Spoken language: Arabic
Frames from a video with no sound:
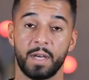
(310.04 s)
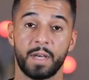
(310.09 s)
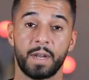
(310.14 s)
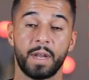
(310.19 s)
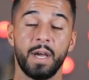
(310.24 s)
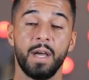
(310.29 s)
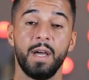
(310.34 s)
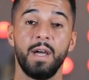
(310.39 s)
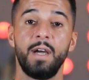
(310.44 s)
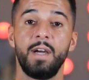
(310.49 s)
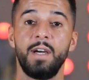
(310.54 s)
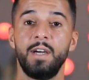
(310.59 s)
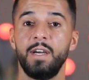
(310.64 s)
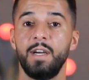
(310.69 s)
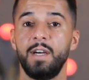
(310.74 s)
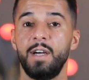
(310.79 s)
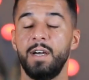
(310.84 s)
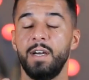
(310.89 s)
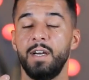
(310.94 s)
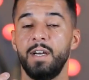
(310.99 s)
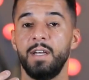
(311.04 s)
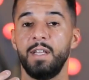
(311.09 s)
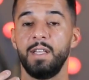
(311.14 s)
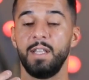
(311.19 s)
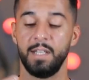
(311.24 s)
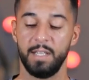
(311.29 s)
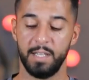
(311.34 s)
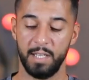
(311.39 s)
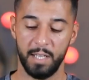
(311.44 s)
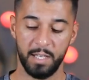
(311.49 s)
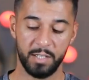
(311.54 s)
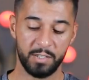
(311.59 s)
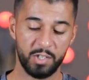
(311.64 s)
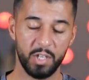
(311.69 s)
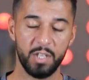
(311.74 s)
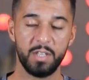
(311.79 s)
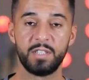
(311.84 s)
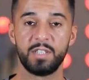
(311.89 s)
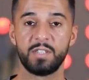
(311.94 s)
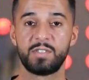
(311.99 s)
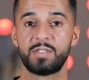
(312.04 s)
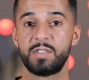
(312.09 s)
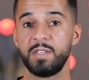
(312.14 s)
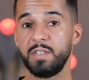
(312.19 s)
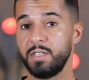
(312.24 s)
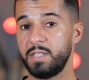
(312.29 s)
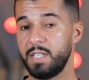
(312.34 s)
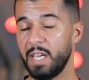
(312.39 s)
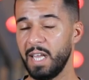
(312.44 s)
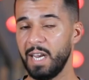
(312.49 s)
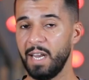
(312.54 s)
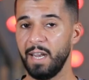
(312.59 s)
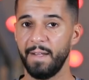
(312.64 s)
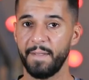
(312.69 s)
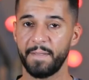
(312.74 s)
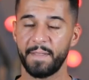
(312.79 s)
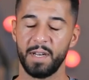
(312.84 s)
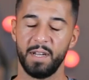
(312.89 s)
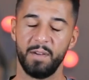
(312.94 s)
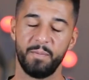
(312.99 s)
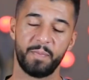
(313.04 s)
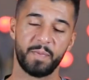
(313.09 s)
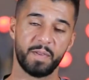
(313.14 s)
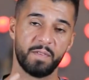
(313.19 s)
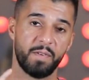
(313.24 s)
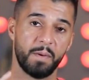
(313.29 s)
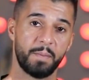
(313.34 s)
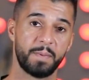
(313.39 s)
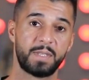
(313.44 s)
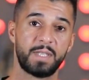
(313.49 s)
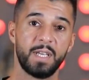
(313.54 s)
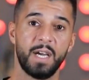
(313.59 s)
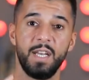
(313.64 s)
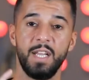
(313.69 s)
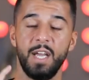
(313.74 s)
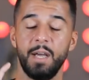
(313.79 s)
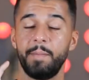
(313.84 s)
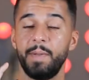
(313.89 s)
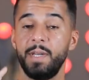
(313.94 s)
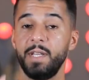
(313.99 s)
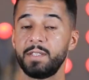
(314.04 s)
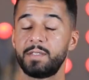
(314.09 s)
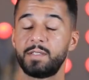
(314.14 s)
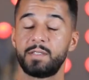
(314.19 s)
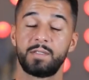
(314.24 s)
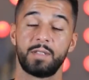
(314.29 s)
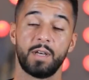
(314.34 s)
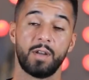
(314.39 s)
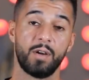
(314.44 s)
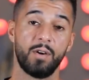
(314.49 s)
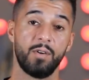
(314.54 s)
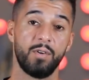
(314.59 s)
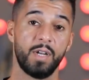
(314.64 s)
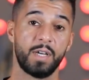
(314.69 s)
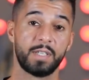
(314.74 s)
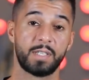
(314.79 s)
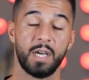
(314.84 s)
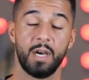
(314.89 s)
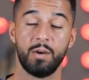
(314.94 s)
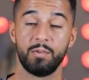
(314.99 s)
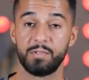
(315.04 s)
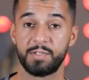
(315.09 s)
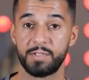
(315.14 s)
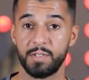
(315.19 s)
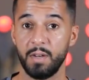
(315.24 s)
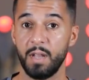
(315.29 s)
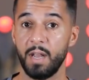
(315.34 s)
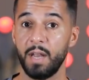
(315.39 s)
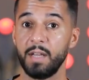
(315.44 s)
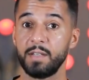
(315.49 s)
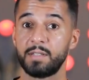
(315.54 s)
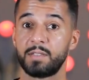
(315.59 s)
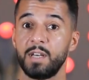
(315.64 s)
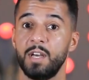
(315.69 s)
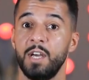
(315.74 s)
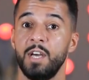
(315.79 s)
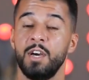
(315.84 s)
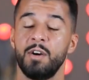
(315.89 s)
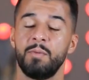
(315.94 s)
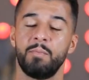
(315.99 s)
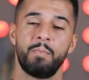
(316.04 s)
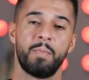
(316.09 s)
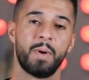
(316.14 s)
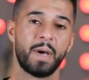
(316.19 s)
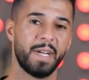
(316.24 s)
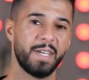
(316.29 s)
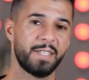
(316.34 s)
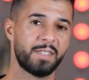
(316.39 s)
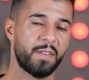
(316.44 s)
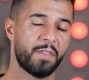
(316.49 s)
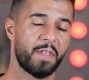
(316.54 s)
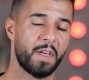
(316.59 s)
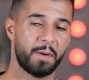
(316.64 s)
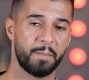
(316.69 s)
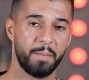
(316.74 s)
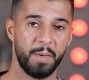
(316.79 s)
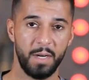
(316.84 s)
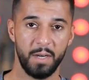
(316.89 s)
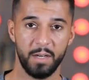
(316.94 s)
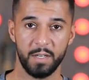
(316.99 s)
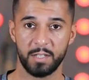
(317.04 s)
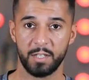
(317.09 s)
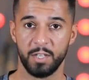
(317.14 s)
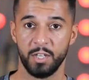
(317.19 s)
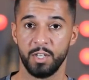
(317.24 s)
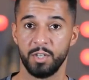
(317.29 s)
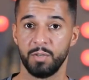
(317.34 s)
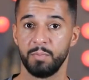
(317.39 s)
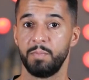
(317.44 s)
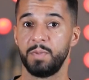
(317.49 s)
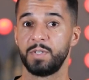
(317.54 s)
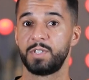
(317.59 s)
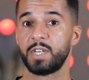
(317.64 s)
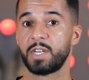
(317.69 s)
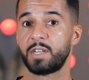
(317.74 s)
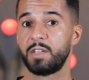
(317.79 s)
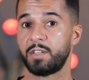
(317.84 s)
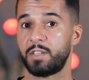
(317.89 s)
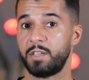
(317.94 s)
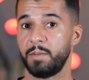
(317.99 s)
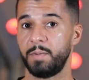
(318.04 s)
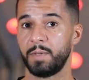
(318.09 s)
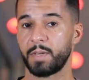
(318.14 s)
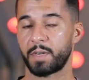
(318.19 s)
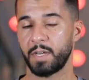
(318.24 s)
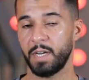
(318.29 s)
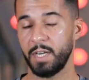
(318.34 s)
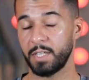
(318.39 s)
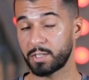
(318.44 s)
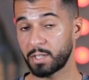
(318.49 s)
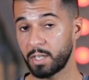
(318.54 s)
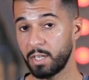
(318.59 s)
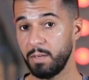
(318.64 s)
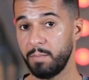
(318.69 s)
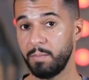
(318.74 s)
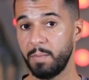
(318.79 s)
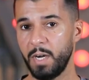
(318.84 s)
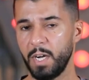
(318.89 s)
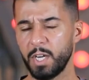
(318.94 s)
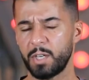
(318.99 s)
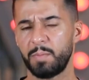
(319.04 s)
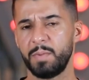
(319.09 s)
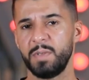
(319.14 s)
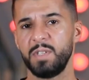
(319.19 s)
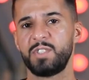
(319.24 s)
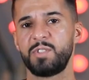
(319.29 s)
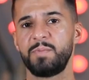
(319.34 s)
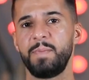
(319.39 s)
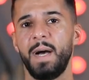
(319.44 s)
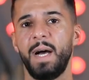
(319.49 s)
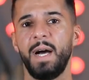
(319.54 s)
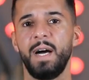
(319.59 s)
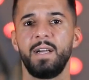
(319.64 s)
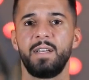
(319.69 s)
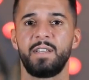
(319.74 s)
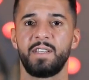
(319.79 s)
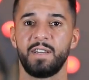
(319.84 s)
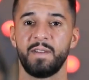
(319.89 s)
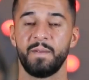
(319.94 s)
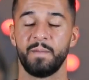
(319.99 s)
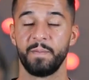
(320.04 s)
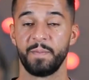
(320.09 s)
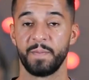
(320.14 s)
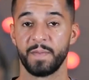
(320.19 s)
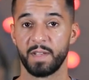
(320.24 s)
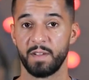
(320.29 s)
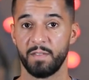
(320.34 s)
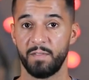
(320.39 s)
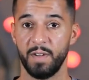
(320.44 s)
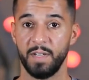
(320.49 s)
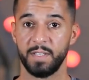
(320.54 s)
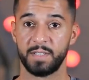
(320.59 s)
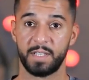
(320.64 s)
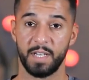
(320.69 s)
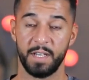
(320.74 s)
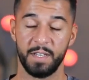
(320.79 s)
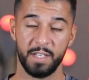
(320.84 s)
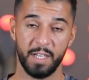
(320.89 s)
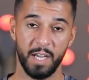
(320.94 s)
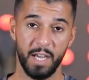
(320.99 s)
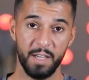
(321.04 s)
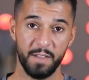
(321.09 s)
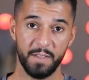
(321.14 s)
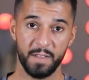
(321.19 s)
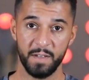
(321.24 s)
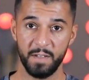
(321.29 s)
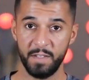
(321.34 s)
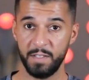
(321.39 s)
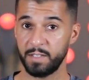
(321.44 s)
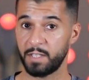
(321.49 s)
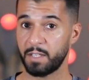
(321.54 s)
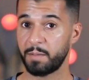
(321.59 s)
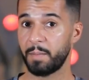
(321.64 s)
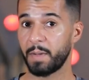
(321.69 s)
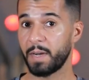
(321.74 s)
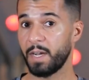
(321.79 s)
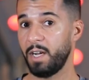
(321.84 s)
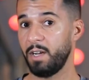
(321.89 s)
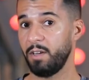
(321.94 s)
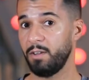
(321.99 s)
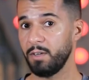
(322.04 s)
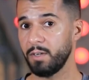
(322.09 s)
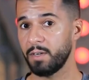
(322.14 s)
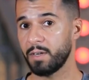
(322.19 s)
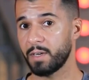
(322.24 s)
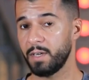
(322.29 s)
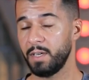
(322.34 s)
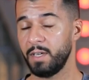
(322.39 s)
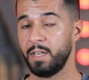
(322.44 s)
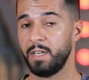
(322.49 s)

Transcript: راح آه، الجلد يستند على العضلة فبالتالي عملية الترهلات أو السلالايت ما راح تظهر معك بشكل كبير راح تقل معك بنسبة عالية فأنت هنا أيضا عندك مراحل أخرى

--*--

EXERCISE AIM
With the pictures left aside, set down each entry above exactly as it stands.

REPLY TO THE EXERCISE
Spoken language: Arabic
Frames from a video with no sound:
(310.04 s)
(310.09 s)
(310.14 s)
(310.19 s)
(310.24 s)
(310.29 s)
(310.34 s)
(310.39 s)
(310.44 s)
(310.49 s)
(310.54 s)
(310.59 s)
(310.64 s)
(310.69 s)
(310.74 s)
(310.79 s)
(310.84 s)
(310.89 s)
(310.94 s)
(310.99 s)
(311.04 s)
(311.09 s)
(311.14 s)
(311.19 s)
(311.24 s)
(311.29 s)
(311.34 s)
(311.39 s)
(311.44 s)
(311.49 s)
(311.54 s)
(311.59 s)
(311.64 s)
(311.69 s)
(311.74 s)
(311.79 s)
(311.84 s)
(311.89 s)
(311.94 s)
(311.99 s)
(312.04 s)
(312.09 s)
(312.14 s)
(312.19 s)
(312.24 s)
(312.29 s)
(312.34 s)
(312.39 s)
(312.44 s)
(312.49 s)
(312.54 s)
(312.59 s)
(312.64 s)
(312.69 s)
(312.74 s)
(312.79 s)
(312.84 s)
(312.89 s)
(312.94 s)
(312.99 s)
(313.04 s)
(313.09 s)
(313.14 s)
(313.19 s)
(313.24 s)
(313.29 s)
(313.34 s)
(313.39 s)
(313.44 s)
(313.49 s)
(313.54 s)
(313.59 s)
(313.64 s)
(313.69 s)
(313.74 s)
(313.79 s)
(313.84 s)
(313.89 s)
(313.94 s)
(313.99 s)
(314.04 s)
(314.09 s)
(314.14 s)
(314.19 s)
(314.24 s)
(314.29 s)
(314.34 s)
(314.39 s)
(314.44 s)
(314.49 s)
(314.54 s)
(314.59 s)
(314.64 s)
(314.69 s)
(314.74 s)
(314.79 s)
(314.84 s)
(314.89 s)
(314.94 s)
(314.99 s)
(315.04 s)
(315.09 s)
(315.14 s)
(315.19 s)
(315.24 s)
(315.29 s)
(315.34 s)
(315.39 s)
(315.44 s)
(315.49 s)
(315.54 s)
(315.59 s)
(315.64 s)
(315.69 s)
(315.74 s)
(315.79 s)
(315.84 s)
(315.89 s)
(315.94 s)
(315.99 s)
(316.04 s)
(316.09 s)
(316.14 s)
(316.19 s)
(316.24 s)
(316.29 s)
(316.34 s)
(316.39 s)
(316.44 s)
(316.49 s)
(316.54 s)
(316.59 s)
(316.64 s)
(316.69 s)
(316.74 s)
(316.79 s)
(316.84 s)
(316.89 s)
(316.94 s)
(316.99 s)
(317.04 s)
(317.09 s)
(317.14 s)
(317.19 s)
(317.24 s)
(317.29 s)
(317.34 s)
(317.39 s)
(317.44 s)
(317.49 s)
(317.54 s)
(317.59 s)
(317.64 s)
(317.69 s)
(317.74 s)
(317.79 s)
(317.84 s)
(317.89 s)
(317.94 s)
(317.99 s)
(318.04 s)
(318.09 s)
(318.14 s)
(318.19 s)
(318.24 s)
(318.29 s)
(318.34 s)
(318.39 s)
(318.44 s)
(318.49 s)
(318.54 s)
(318.59 s)
(318.64 s)
(318.69 s)
(318.74 s)
(318.79 s)
(318.84 s)
(318.89 s)
(318.94 s)
(318.99 s)
(319.04 s)
(319.09 s)
(319.14 s)
(319.19 s)
(319.24 s)
(319.29 s)
(319.34 s)
(319.39 s)
(319.44 s)
(319.49 s)
(319.54 s)
(319.59 s)
(319.64 s)
(319.69 s)
(319.74 s)
(319.79 s)
(319.84 s)
(319.89 s)
(319.94 s)
(319.99 s)
(320.04 s)
(320.09 s)
(320.14 s)
(320.19 s)
(320.24 s)
(320.29 s)
(320.34 s)
(320.39 s)
(320.44 s)
(320.49 s)
(320.54 s)
(320.59 s)
(320.64 s)
(320.69 s)
(320.74 s)
(320.79 s)
(320.84 s)
(320.89 s)
(320.94 s)
(320.99 s)
(321.04 s)
(321.09 s)
(321.14 s)
(321.19 s)
(321.24 s)
(321.29 s)
(321.34 s)
(321.39 s)
(321.44 s)
(321.49 s)
(321.54 s)
(321.59 s)
(321.64 s)
(321.69 s)
(321.74 s)
(321.79 s)
(321.84 s)
(321.89 s)
(321.94 s)
(321.99 s)
(322.04 s)
(322.09 s)
(322.14 s)
(322.19 s)
(322.24 s)
(322.29 s)
(322.34 s)
(322.39 s)
(322.44 s)
(322.49 s)

Transcript: راح آه، الجلد يستند على العضلة فبالتالي عملية الترهلات أو السلالايت ما راح تظهر معك بشكل كبير راح تقل معك بنسبة عالية فأنت هنا أيضا عندك مراحل أخرى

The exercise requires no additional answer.